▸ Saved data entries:
++++++++

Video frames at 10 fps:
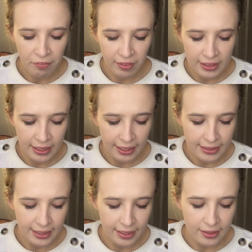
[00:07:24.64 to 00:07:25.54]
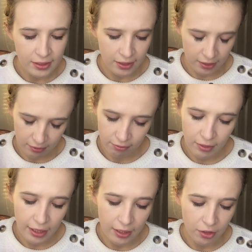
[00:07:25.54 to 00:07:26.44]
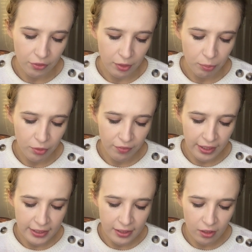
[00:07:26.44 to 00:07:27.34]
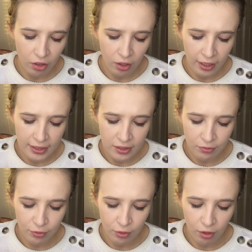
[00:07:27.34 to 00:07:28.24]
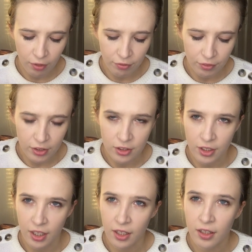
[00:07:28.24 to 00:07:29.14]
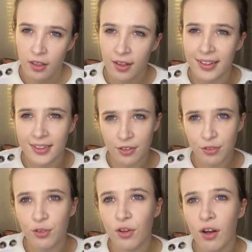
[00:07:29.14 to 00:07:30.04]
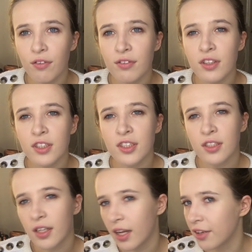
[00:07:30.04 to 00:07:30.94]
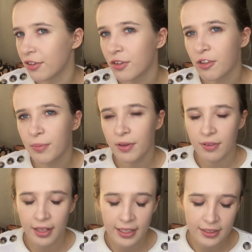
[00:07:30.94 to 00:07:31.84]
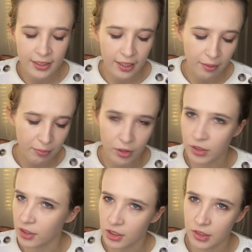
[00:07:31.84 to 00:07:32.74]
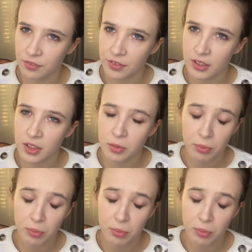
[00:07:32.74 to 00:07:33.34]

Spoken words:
Feels like a second skin. I agree. Provides long-lasting full coverage. Okay, it's not full coverage. I don't know about lasting because it's just a first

++++++++

▸ Exercise directions:
Excluding the pictures, write out exactly the lines from the line that contains "[00:07:30.04 to 00:07:30.94]" through the end of the records.

▸ Result of this task:
[00:07:30.04 to 00:07:30.94]
[00:07:30.94 to 00:07:31.84]
[00:07:31.84 to 00:07:32.74]
[00:07:32.74 to 00:07:33.34]

Spoken words:
Feels like a second skin. I agree. Provides long-lasting full coverage. Okay, it's not full coverage. I don't know about lasting because it's just a first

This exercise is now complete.